Set your grill up for a raised direct cook at medium-high (350°F) heat. On the Big Green Egg, I used an extender ring to raise the cooking grate up away from the heat a bit.

Pork Steak

With the lid open, sear the steaks for about 2 minutes on each side. Close the lid and cook for another 5 minutes per side. Start checking steaks for doneness. The USDA says to cook pork to between 145°F and 160°F internal temp. That’s fine for leaner cuts, but these are some fatty steaks and there is little danger of overcooking them. I like to cook pork steaks closer to 190°F – about another 5 to 10 minutes per side.

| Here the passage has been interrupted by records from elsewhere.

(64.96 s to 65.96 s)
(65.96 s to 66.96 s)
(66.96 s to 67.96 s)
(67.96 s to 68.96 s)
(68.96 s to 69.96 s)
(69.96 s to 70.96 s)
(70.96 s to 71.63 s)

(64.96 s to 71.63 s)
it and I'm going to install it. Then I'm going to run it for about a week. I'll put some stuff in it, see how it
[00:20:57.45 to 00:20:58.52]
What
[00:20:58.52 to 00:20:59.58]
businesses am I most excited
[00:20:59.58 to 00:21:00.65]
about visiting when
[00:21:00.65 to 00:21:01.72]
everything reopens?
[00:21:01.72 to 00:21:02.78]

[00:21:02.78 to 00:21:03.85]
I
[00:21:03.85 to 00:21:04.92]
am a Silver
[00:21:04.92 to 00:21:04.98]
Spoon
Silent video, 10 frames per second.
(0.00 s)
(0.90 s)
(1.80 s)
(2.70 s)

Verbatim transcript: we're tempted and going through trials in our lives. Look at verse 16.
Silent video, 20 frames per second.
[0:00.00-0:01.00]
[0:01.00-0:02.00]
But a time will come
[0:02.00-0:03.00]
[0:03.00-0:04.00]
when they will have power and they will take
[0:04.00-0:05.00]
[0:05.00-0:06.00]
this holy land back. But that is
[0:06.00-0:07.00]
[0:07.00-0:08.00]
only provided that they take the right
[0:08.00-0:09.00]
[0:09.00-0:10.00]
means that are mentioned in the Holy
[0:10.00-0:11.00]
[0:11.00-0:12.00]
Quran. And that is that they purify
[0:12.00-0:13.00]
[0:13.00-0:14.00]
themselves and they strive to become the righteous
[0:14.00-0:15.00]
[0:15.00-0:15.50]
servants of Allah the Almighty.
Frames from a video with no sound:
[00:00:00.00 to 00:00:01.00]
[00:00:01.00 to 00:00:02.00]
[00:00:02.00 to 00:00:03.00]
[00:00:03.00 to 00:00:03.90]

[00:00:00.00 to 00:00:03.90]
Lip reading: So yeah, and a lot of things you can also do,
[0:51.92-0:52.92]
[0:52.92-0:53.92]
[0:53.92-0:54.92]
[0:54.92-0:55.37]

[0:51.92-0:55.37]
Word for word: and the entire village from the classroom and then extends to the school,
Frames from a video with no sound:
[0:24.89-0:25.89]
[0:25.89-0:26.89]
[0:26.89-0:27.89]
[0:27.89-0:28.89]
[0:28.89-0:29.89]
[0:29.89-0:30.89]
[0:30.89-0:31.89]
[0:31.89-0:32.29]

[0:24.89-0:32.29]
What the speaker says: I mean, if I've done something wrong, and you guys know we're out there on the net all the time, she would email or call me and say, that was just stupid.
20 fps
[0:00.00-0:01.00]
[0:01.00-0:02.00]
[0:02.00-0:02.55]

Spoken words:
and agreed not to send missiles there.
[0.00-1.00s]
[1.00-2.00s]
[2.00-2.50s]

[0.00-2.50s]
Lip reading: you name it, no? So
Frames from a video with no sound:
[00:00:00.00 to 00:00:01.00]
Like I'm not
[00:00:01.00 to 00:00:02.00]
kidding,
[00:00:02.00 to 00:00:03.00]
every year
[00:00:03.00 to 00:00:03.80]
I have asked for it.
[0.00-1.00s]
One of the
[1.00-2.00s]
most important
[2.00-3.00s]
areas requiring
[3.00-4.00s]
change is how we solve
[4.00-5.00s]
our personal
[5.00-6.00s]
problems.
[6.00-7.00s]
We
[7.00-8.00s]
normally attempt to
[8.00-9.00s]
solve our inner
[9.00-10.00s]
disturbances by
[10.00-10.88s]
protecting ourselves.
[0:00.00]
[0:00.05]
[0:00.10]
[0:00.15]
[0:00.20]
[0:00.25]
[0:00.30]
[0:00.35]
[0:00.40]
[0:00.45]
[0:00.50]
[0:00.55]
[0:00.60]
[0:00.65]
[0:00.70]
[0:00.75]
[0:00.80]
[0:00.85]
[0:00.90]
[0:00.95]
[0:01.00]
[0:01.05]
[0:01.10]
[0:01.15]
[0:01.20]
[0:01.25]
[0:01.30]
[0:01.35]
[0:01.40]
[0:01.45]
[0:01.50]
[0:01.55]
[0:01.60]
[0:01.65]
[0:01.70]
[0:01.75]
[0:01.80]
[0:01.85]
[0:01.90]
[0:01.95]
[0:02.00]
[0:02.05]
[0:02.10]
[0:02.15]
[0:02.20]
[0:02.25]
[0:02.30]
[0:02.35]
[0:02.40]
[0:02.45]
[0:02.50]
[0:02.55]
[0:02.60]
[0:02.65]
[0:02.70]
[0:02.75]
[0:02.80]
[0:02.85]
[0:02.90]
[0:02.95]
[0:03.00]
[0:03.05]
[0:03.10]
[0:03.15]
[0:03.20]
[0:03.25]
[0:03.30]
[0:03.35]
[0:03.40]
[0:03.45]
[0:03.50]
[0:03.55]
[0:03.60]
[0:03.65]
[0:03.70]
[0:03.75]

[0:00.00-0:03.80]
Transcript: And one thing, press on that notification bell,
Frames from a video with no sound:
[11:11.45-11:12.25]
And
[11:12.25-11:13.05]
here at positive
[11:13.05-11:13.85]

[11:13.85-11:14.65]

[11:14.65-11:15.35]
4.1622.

By then a lot of the fat has rendered out and what’s left has become chicharones-like crispy.

The Verdict: ★★★★★
Crispy, salty, tender, and tasty – everything a pork steak should be.

Scallops

Fire-Roasted Scallops Piccata

If you’ve already got the grill set up for something hot and fast like steak, then this is a quick and impressive appetizer to throw on first.

1 pound sea scallops
1/2 teaspoon salt
1/4 teaspoon ground black pepper
1 slice bacon
1-2 teaspoons olive oil
3 tablespoons butter
1 garlic clove, minced
1/2 cup dry white wine
2 tablespoons fresh lemon juice
2 tablespoons capers, drained

Set your grill up for a direct cook over medium high (400°F) heat.

Pat scallops dry and sprinkle with salt and pepper. Put a large, heavy skillet on the grill and let it heat up for a minute. Add the bacon and fry until nice and crispy. Remove bacon and set aside to cool.

Remove the pan from the grate and drain off all but a teaspoon of the bacon grease, then and add olive oil. Turn pan to coat it evenly and then return it to the grill until the oil begins to ripple, but not smoke.

Arrange the scallops in a single layer and sear about 2 minutes on one side. Don’t overcook. The scallops should have a nice crust on one side while still being translucent on the other side.

Remove the pan from the grill and add the butter, wine, and lemon juice. Flip scallops over to the uncooked side. Crumble in the bacon, add the garlic and capers then return the pan to the grill.

Cook until the garlic and butter have browned and the scallops are medium-rare (130°F internal temp or when the sides have firmed up but the center is still is translucent), about 3 to 5 minutes depending on how much the lemon and wine cooled off the pan.

Scallops

Serve right off the grill with any sauce left in the pan spooned over them and some crusty (gluten-free) bread to soak up the rest.

The Verdict: ?????
Tangy and sweet meets rich and salty – it’s a match that works really well together in this dish.

The 4 stars are because I can’t seem to find decent dry sea scallops. These were wet scallops that had been treated with sodium tripolyphosphate to plump them up. They tasted fine, but are almost impossible to sear so that they had a good crust on them.